# Material for the task:

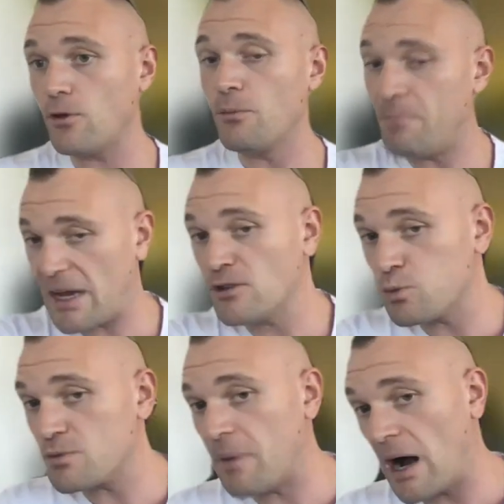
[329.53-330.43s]
The base
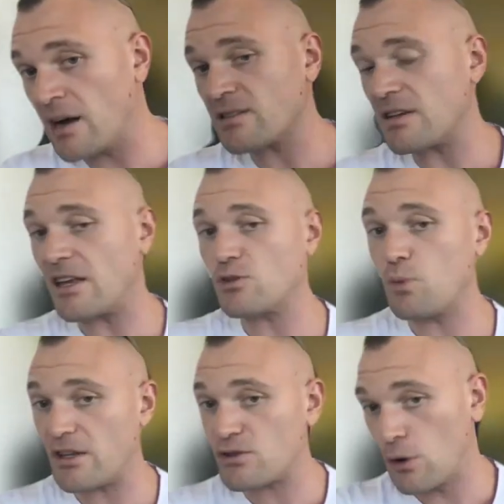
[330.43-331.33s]
was boxing. That's
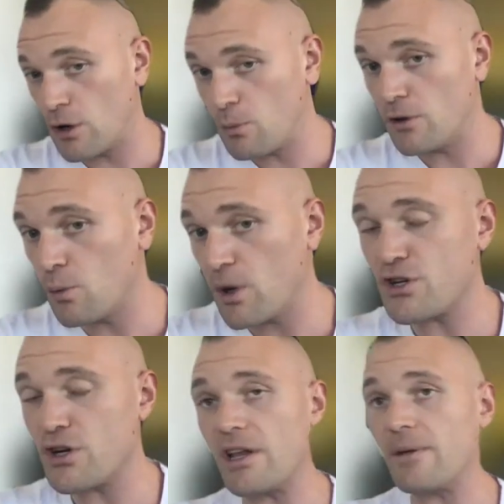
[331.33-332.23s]
what I started with
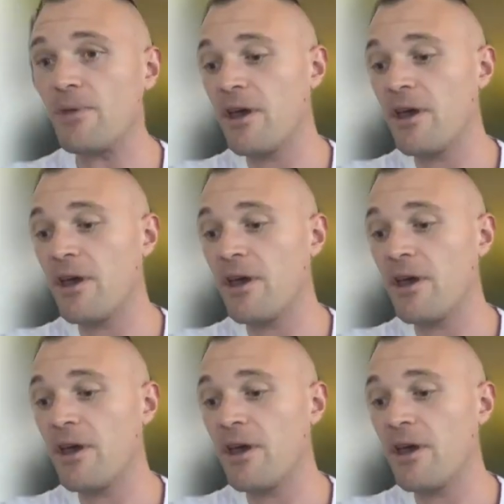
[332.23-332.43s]
originally.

# Task objective:
Please repeat the records above exactly, omitting any pictures they contain.

# Your response:
[329.53-330.43s]
The base
[330.43-331.33s]
was boxing. That's
[331.33-332.23s]
what I started with
[332.23-332.43s]
originally.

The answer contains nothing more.